Praise the Lord. Blessed are those who fear the Lord, who find great delight in his commands.
Not to miss out on the beaming sunshine, the Devo Team circled up our camp chairs in my backyard last week for our monthly workshop. We sat toes in the grass and Bibles on laps, digging into this verse as we collaborated on several aspects of our craft. Psalm 112:1 is a simple verse, yet as those who love to dig into the Word with you all, we found plenty to discuss. One complexity that came up is this idea of "the fear of the Lord," which often falls on our modern minds as a confusing paradox. How does the idea of "fearing" God harmonize with his vast love that so many of our worship songs celebrate?
Several team members brought up the stark contrast this verse presents: fear and delight. How can these two ideas that seem so opposed in our minds have the parallel relationship that the psalmist indicates? Blessed are those who fear the Lord, and blessed are those who find great delight in his commands. How do we both fear and delight? But when we consider the posture of these ideas, we will see how they actually do align beautifully.
Let's start with fear: Yes, this Hebrew word, yārē, refers to respect and awe, but it also constitutes the idea of literal fear and terror. We have a hard time understanding that today, but the Israelites didn't. Your respect for something powerful and potentially dangerous grows when you literally see swift and clarified justice carried out on evil before your very eyes, as many Old Testament stories detail. It reminds me of the quote from C.S. Lewis' book, The Lion, the Witch, and the Wardrobe, in which Susan asks if the lion Aslan is safe. She's told, "Safe? Who said anything about safe? Course he isn't safe. But he's good."
If you had this kind of healthy fear, an undeniable reverence, a distinct understanding that the LORD is THE authority over all, what would your posture be? For me, it would be a face-to-the-ground kind of humility. But what about delight? The Hebrew for delights is ḥāp̄ēṣ, which actually reveals not so much a contrast, but a surprisingly similar posture to fear. This delight comes from the literal idea of bending over or leaning into something, like a parent over their baby's crib. Have you heard other Christians say to "lean in" to something? Well, this is biblical delight, and especially in the Psalms, it's spoken of in relation to delighting in or leaning into God's commands, Law, and Word.
Delight and fear, they're not so different after all. When we fear the Lord, we're brought low before our righteous, sovereign, powerful Father God, humbled before him. And similarly, as we lean into his Word, like a student hunched over the best book ever written, we again are bent into a posture of learning and surrender to the Teacher.

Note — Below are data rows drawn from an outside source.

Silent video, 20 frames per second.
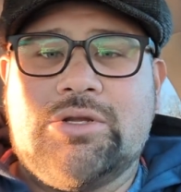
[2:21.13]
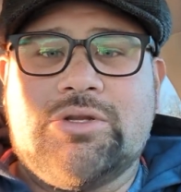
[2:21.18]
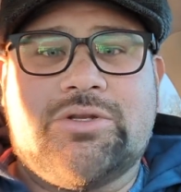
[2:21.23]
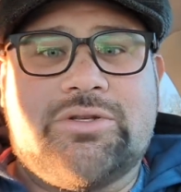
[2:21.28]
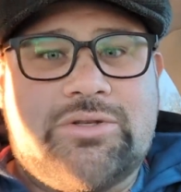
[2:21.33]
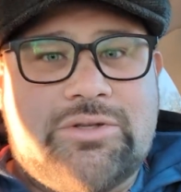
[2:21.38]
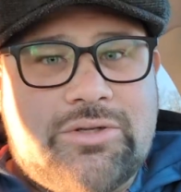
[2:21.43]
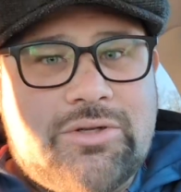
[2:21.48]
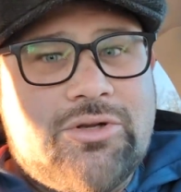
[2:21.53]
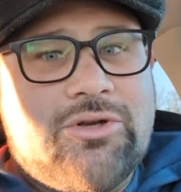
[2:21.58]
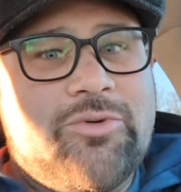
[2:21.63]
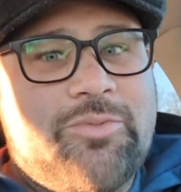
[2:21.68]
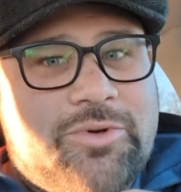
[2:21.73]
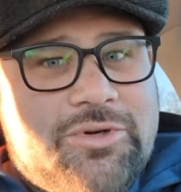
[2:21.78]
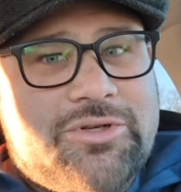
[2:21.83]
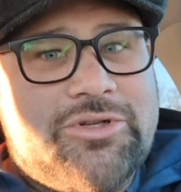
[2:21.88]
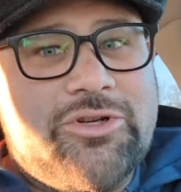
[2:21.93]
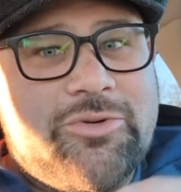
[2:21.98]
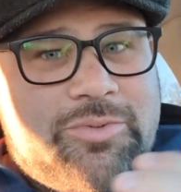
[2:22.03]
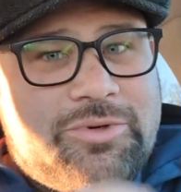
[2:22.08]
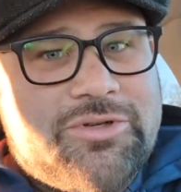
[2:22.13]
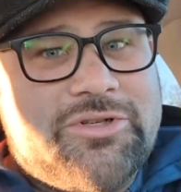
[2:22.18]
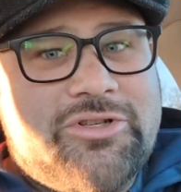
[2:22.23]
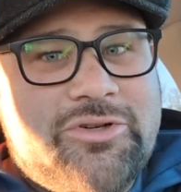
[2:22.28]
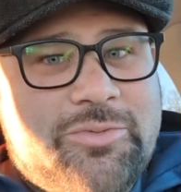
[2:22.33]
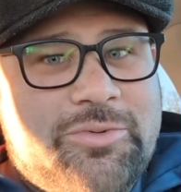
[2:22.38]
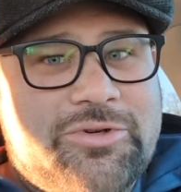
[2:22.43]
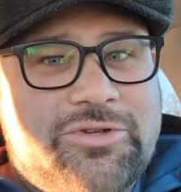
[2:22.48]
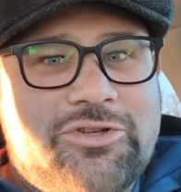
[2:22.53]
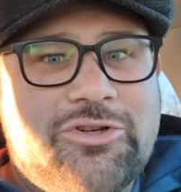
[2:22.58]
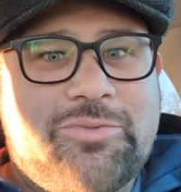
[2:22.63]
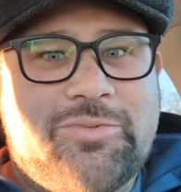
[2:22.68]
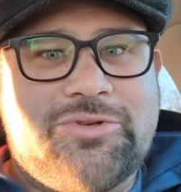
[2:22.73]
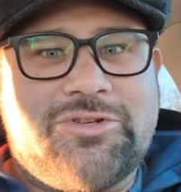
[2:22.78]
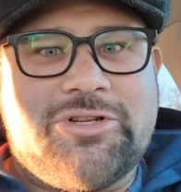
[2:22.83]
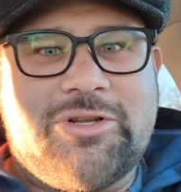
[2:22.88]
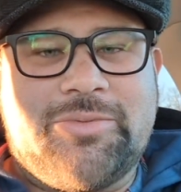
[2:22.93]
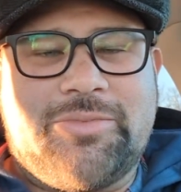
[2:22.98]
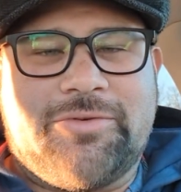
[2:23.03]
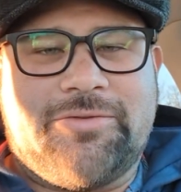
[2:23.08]
super
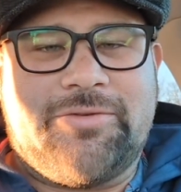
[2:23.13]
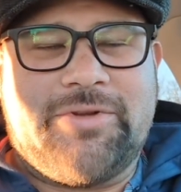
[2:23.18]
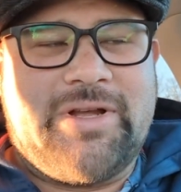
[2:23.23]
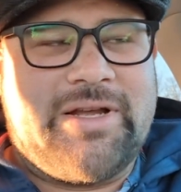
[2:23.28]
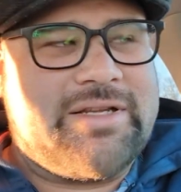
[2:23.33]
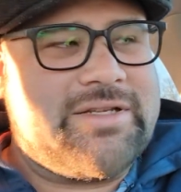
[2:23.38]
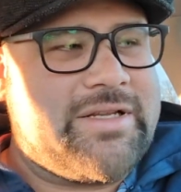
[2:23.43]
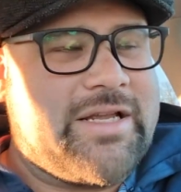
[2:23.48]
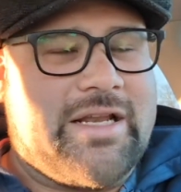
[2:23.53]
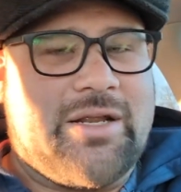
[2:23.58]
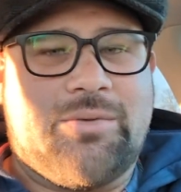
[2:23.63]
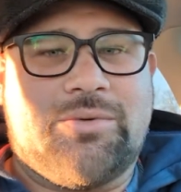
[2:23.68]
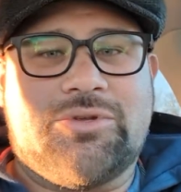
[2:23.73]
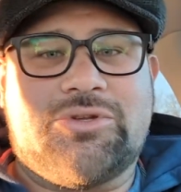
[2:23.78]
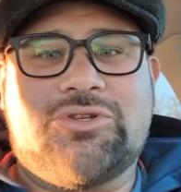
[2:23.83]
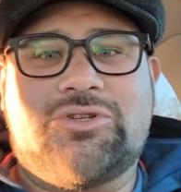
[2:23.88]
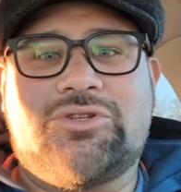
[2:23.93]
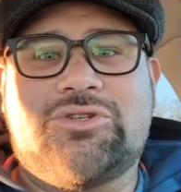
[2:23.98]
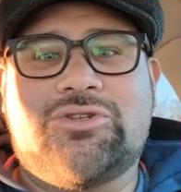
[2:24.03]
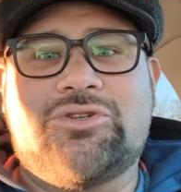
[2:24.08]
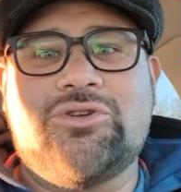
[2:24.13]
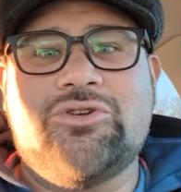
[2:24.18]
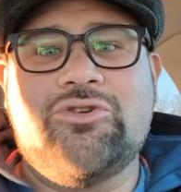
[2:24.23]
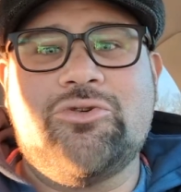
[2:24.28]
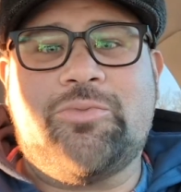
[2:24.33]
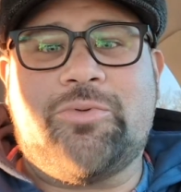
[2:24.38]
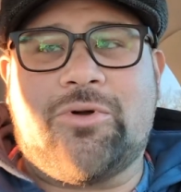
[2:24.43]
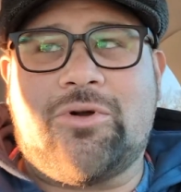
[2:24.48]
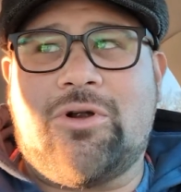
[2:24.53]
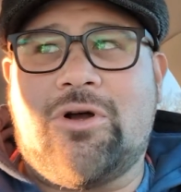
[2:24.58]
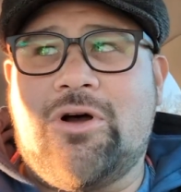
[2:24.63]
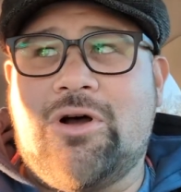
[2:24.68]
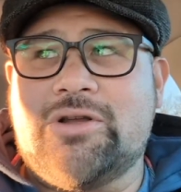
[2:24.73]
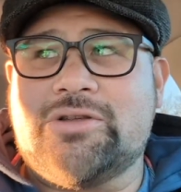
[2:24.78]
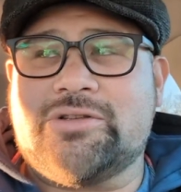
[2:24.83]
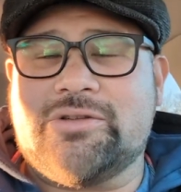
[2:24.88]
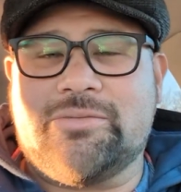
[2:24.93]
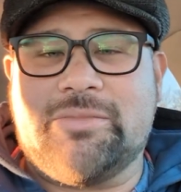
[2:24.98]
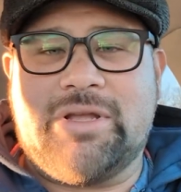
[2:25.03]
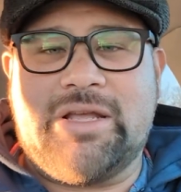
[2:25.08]
simple fix, and it was super
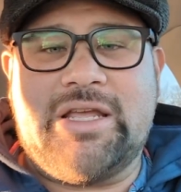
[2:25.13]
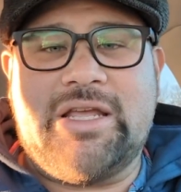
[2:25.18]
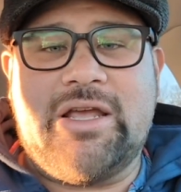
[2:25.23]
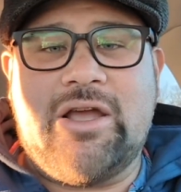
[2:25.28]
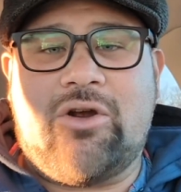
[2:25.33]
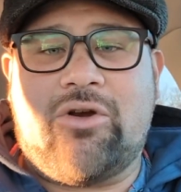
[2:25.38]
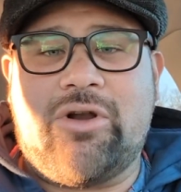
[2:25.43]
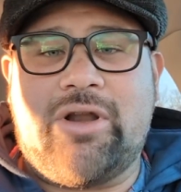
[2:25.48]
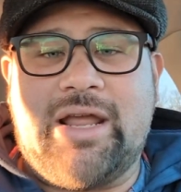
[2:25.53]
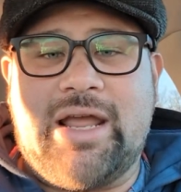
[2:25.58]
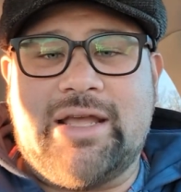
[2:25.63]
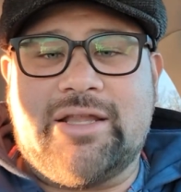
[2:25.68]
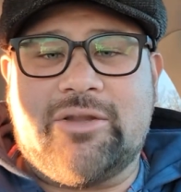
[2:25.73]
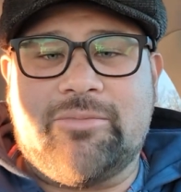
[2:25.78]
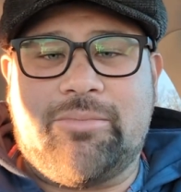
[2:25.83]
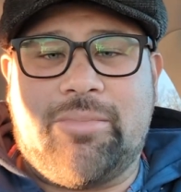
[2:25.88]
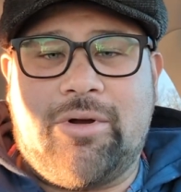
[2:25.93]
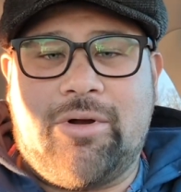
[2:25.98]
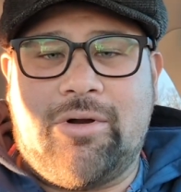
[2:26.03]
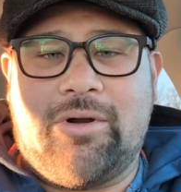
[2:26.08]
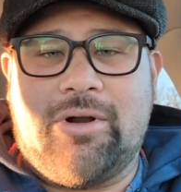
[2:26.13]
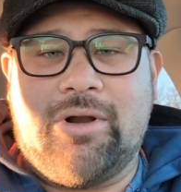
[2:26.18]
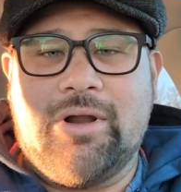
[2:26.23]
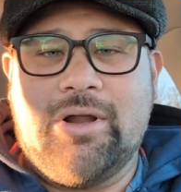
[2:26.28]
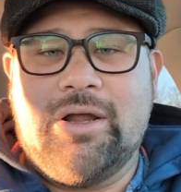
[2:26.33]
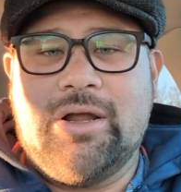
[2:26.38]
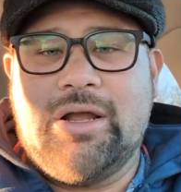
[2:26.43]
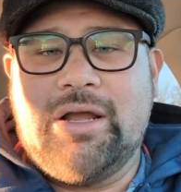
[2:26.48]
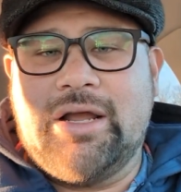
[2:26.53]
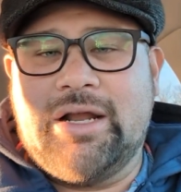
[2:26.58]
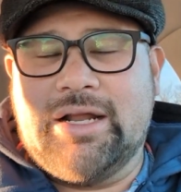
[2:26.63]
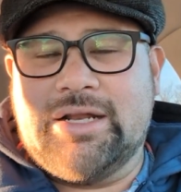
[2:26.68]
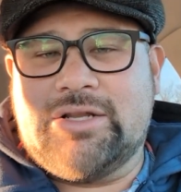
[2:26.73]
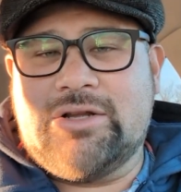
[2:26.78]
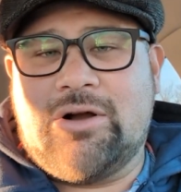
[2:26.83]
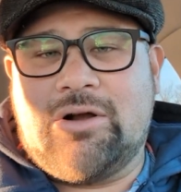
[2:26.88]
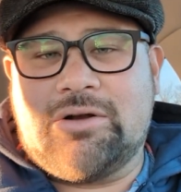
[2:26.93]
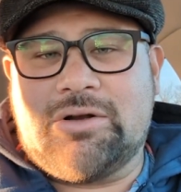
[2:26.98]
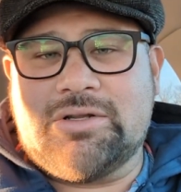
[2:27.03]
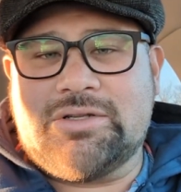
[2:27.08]
awesome that he already had the part and had
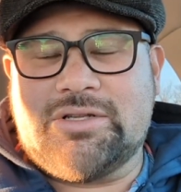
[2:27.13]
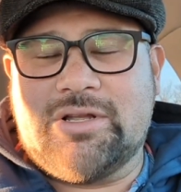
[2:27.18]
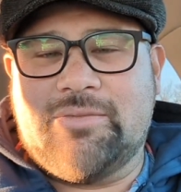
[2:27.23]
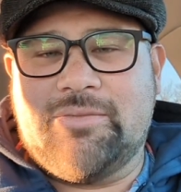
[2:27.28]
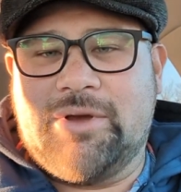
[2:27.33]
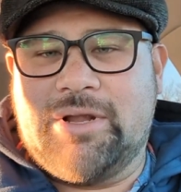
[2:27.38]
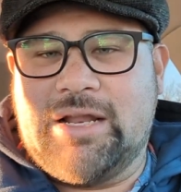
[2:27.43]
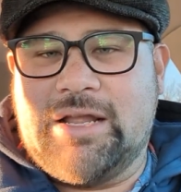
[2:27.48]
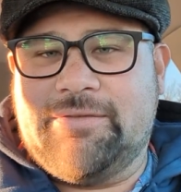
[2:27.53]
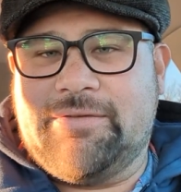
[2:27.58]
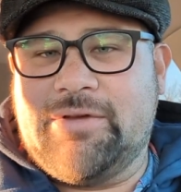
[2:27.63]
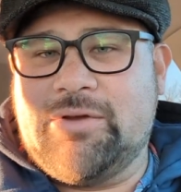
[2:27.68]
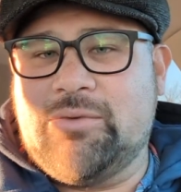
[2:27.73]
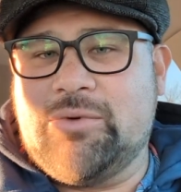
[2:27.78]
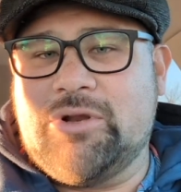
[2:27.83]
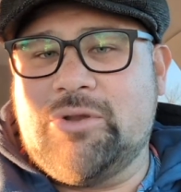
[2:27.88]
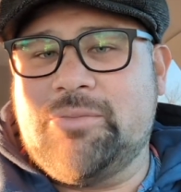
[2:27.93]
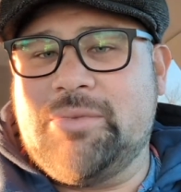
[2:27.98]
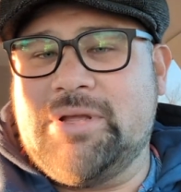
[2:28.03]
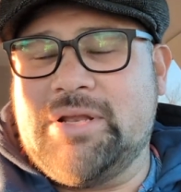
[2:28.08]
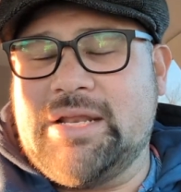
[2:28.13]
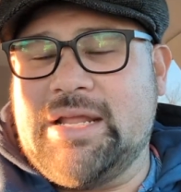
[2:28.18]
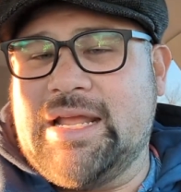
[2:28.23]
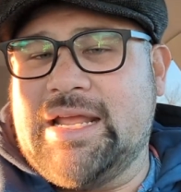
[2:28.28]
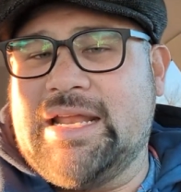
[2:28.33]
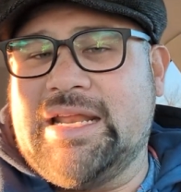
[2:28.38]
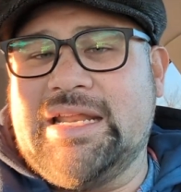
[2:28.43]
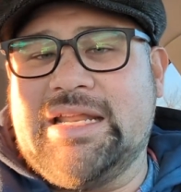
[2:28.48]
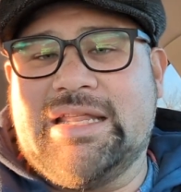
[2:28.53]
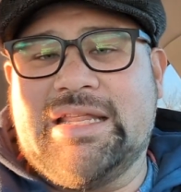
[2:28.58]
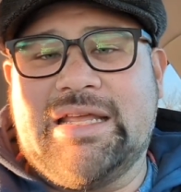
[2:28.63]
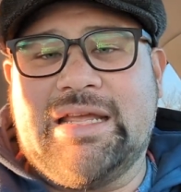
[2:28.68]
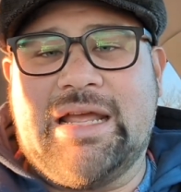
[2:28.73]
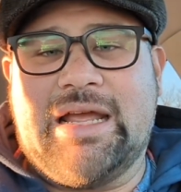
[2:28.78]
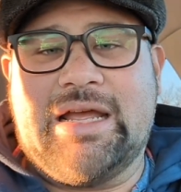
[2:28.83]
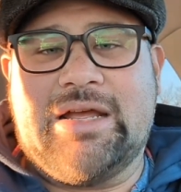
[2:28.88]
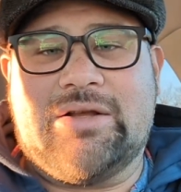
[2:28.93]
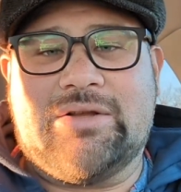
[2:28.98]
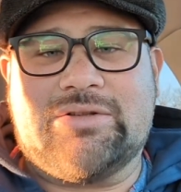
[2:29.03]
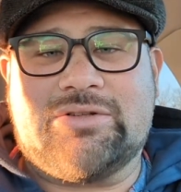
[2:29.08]
talked to somebody. If it would have been anything
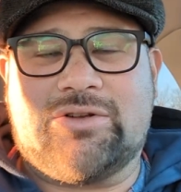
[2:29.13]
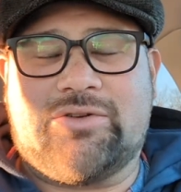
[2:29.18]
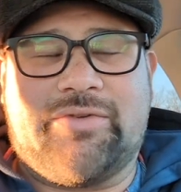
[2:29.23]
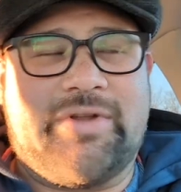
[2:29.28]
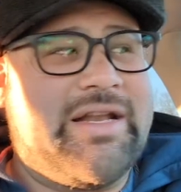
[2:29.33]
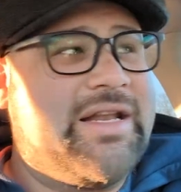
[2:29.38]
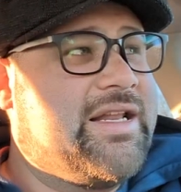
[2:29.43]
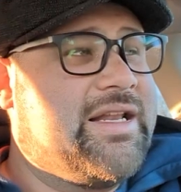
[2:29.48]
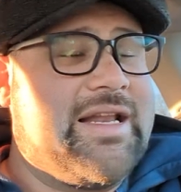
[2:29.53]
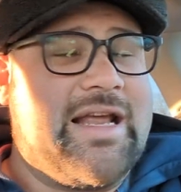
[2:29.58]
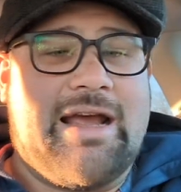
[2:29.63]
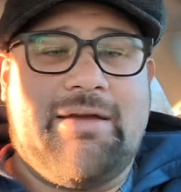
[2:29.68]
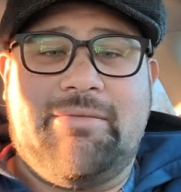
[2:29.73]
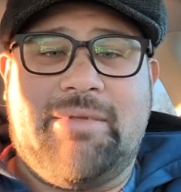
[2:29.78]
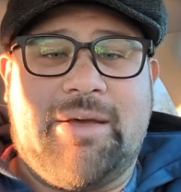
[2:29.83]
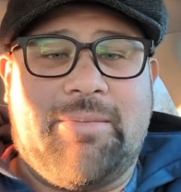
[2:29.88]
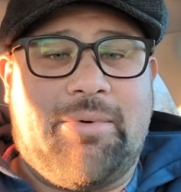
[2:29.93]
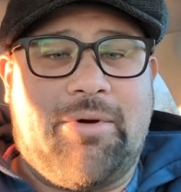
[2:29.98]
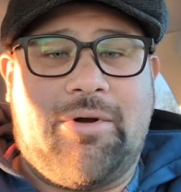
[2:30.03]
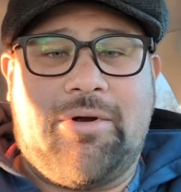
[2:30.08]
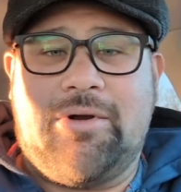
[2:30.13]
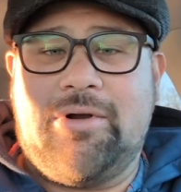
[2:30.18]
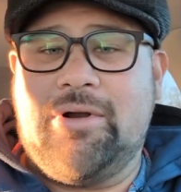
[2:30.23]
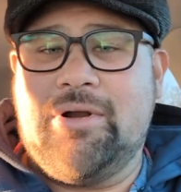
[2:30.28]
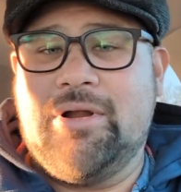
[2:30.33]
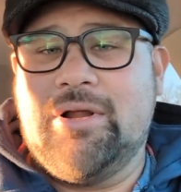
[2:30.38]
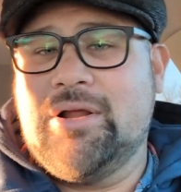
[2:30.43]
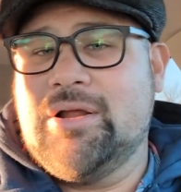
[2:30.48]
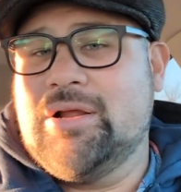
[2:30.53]
else, or if he didn't have that part,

Maybe this is how God needs us to be? Maybe this is the posture of our lives that leads to his best for us? It would make sense to me, because it's the opposite of the posture the world says to hold. While the world tells us to cling tight to our dignity, King David, who wrote many psalms himself, danced embarrassingly in praise of Yahweh, unperturbed by the stares of others, declaring, "I will become even more undignified than this, and I will be humiliated in my own eyes," all for the sake of praising the Lord (2 Sam. 6:22). Hm...that's how this verse starts too.
The world tells us to keep our chins up, shoulders back, hands on our hips - confident in ourselves and no one else. But I wonder, where has that gotten us? Even positive self-esteem, when understood from a biblical worldview, is actually a confidence in the Lord who made us and called his creation GOOD. It all comes back to HIM, not us.
And so perhaps, this posture of low before the Lord is the one we're meant to take: undignified in the passion of our praise, entirely humbled in our reverence before his righteousness, and bent intently as we pour our hearts and minds into weaving his Word into every aspect of our lives. Where the world calls us to stand tall in our own rights and abilities, perhaps Jesus and the upside-down Kingdom of Heaven invite us to bring ourselves low before our Mighty God, the One who is most worthy of our praise, reverence, and focus.
Mighty God, All-powerful Father in Heaven, we praise you! I bow low before you because I recognize that you alone are good - that there is no good person, only your astounding, overwhelming grace. Spirit, well up in me the desire to devote myself to your Word, your commands, your way, in response to the truth of who you are. In Jesus' name I pray, amen.